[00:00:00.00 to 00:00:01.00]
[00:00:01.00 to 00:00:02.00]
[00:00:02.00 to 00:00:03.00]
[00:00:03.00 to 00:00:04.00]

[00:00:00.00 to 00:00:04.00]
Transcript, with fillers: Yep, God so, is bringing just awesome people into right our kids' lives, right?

============================================================

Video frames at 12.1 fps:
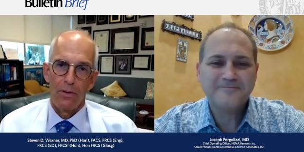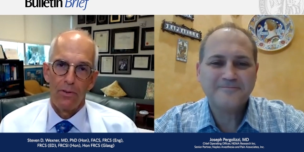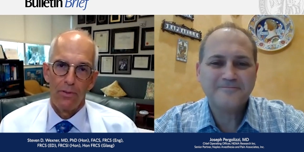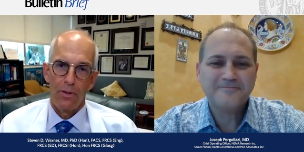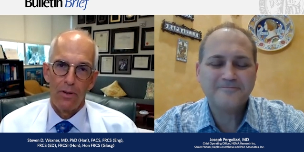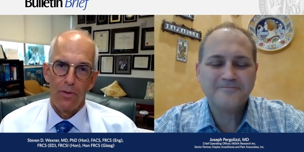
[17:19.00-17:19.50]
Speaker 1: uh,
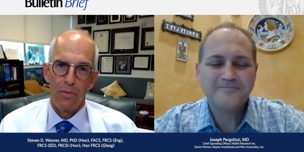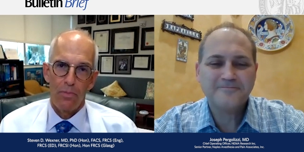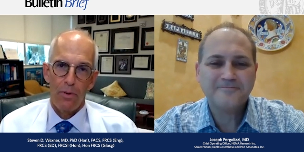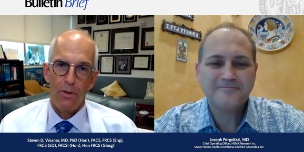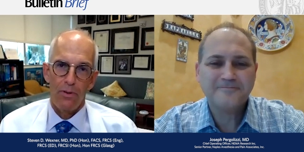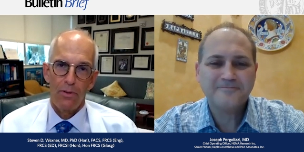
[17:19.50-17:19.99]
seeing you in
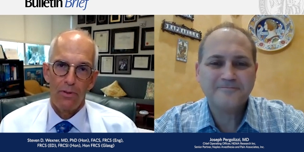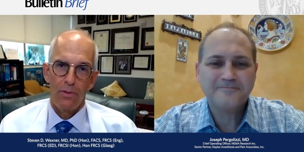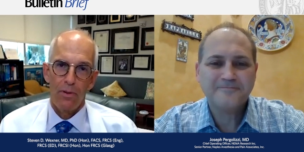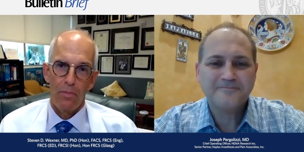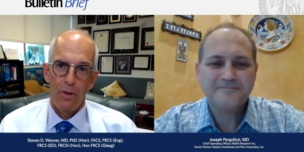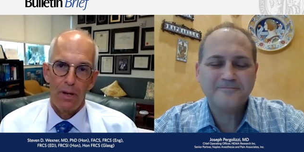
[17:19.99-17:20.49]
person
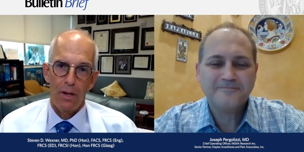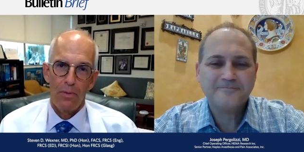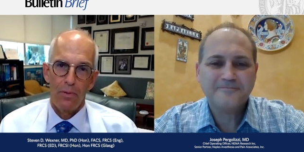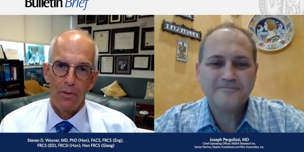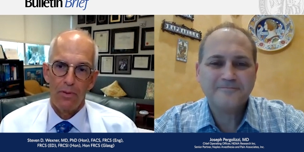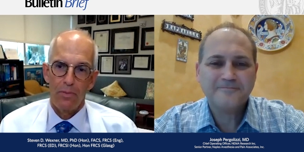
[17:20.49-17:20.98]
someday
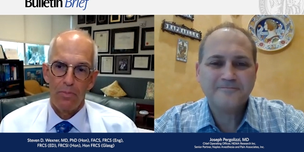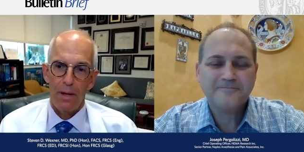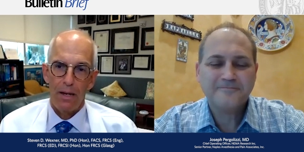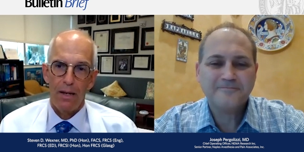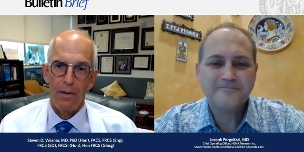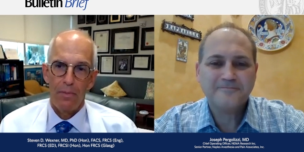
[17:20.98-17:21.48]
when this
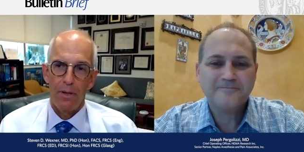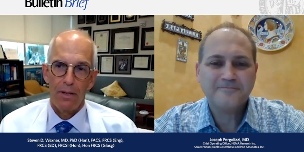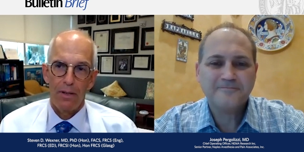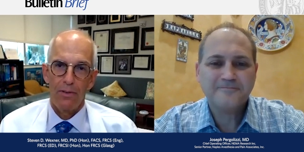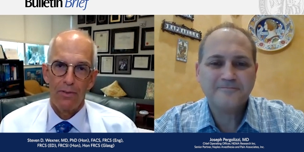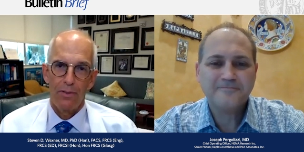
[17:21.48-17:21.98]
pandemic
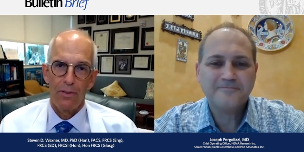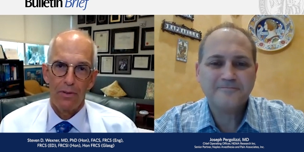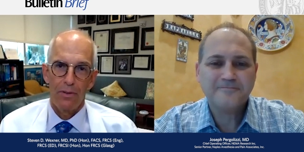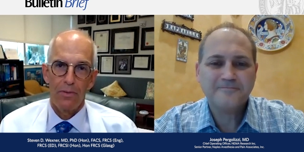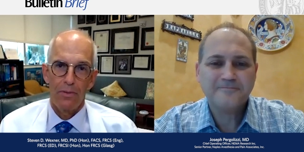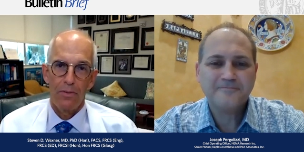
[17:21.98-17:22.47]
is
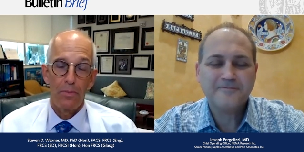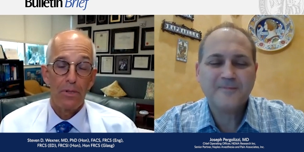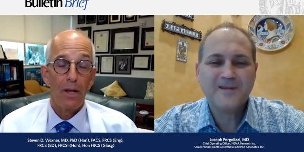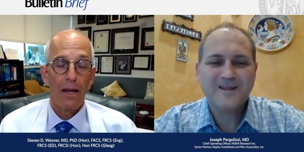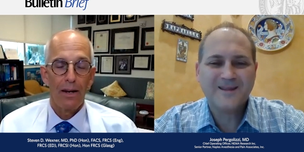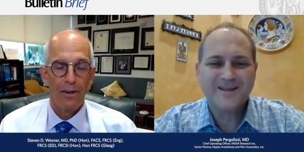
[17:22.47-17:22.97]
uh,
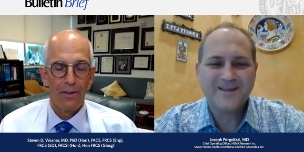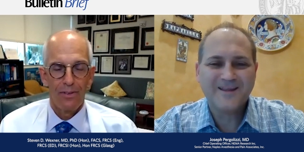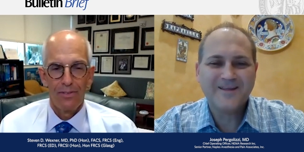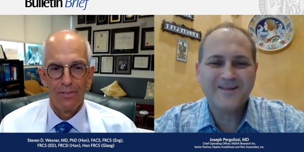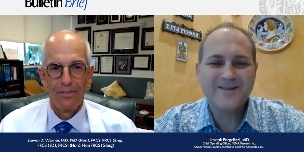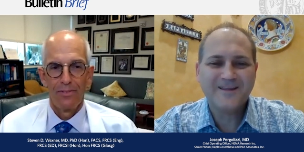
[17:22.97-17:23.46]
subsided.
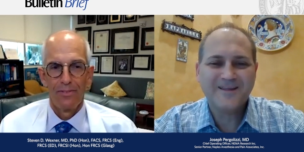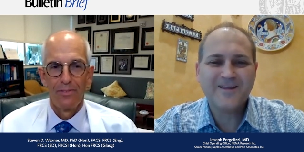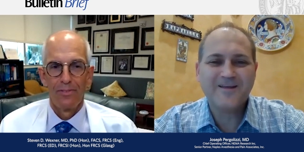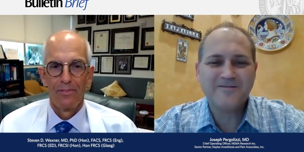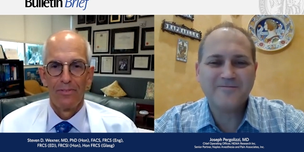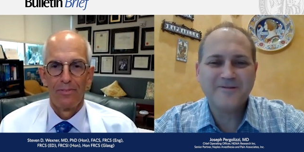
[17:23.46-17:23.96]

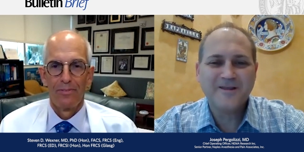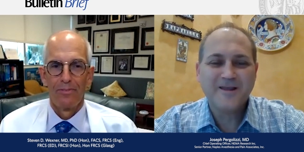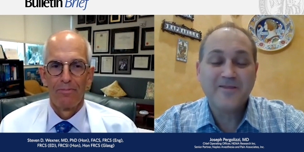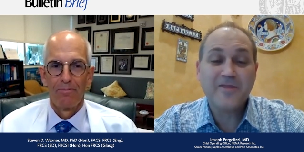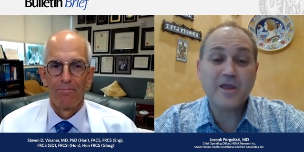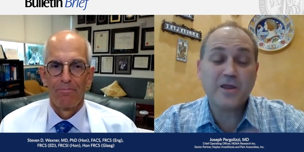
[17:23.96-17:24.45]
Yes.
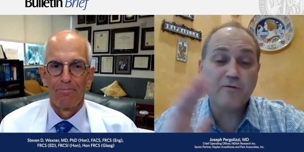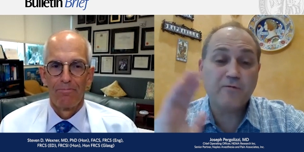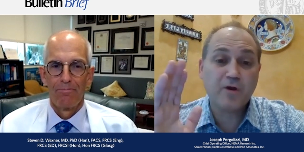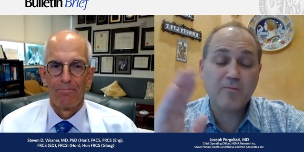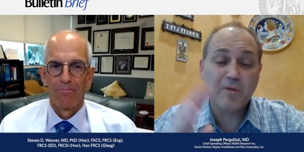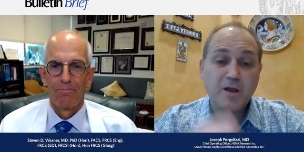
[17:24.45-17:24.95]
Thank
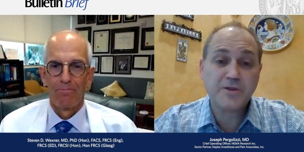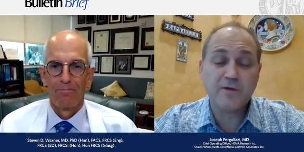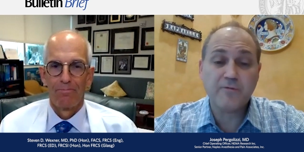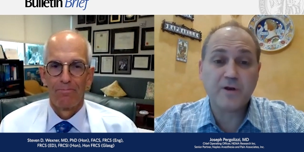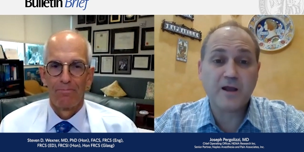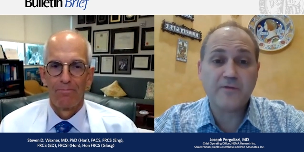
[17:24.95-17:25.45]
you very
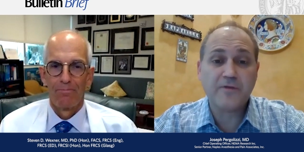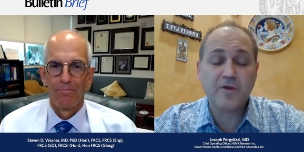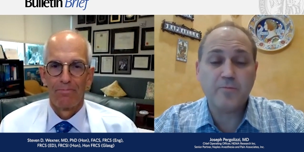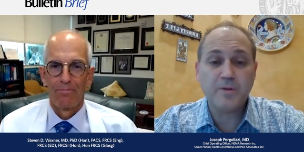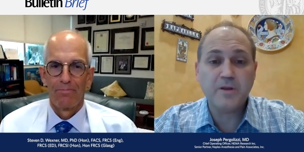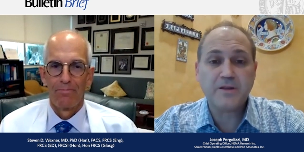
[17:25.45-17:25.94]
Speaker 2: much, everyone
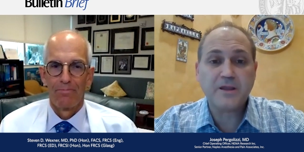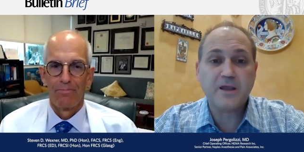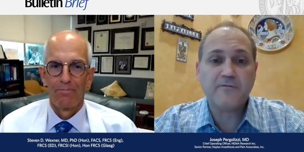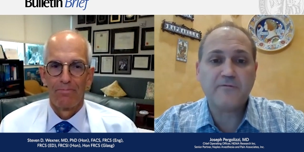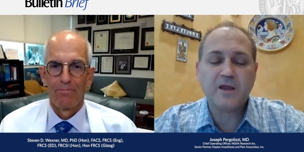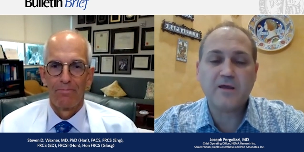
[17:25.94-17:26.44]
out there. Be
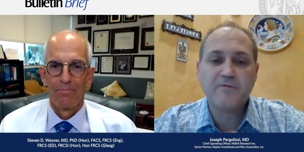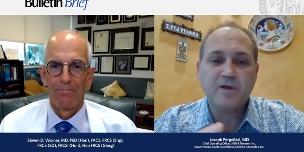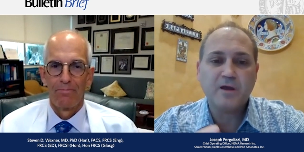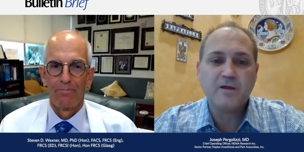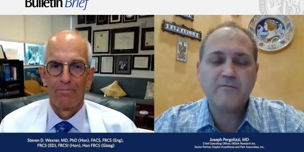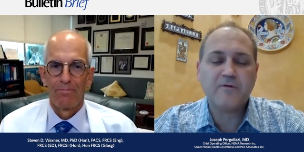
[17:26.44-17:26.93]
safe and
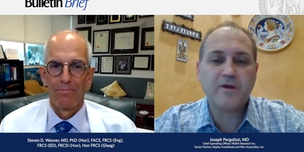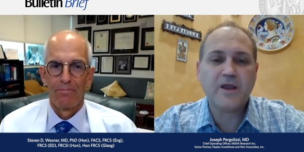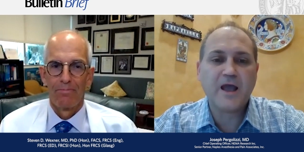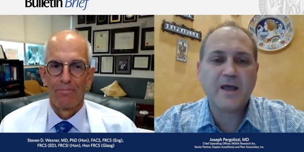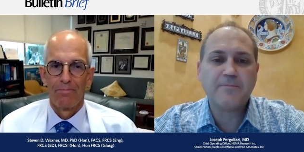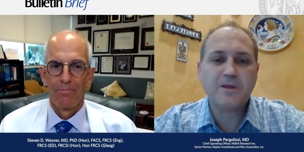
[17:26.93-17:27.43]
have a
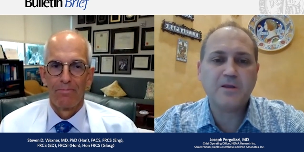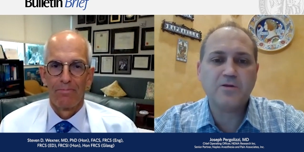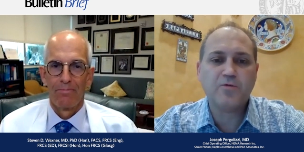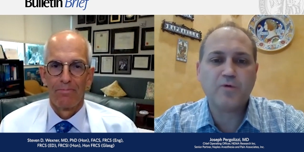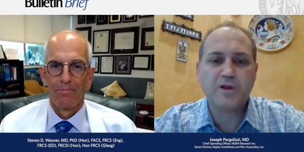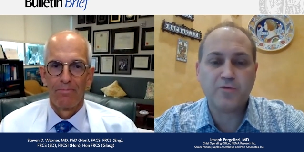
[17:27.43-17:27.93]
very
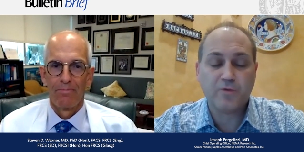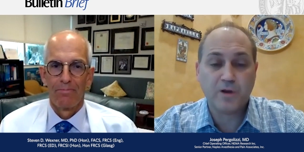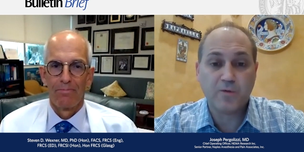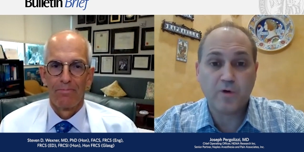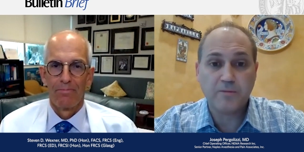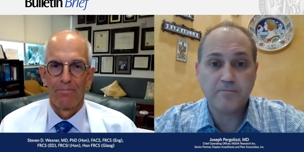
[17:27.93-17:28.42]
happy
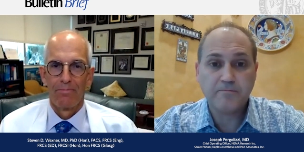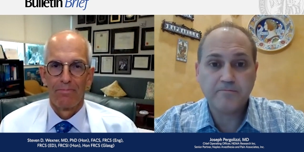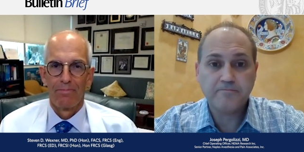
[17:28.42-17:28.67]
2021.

============================================================

- **TASK INSTRUCTIONS**
Your answer should be the lines above from the one containing "[00:00:00.00 to 00:00:01.00]" through the one containing "Transcript, with fillers: Yep, God", copied exactly and with both ends kept.

- **WRITTEN ANSWER**
[00:00:00.00 to 00:00:01.00]
[00:00:01.00 to 00:00:02.00]
[00:00:02.00 to 00:00:03.00]
[00:00:03.00 to 00:00:04.00]

[00:00:00.00 to 00:00:04.00]
Transcript, with fillers: Yep, God so, is bringing just awesome people into right our kids' lives, right?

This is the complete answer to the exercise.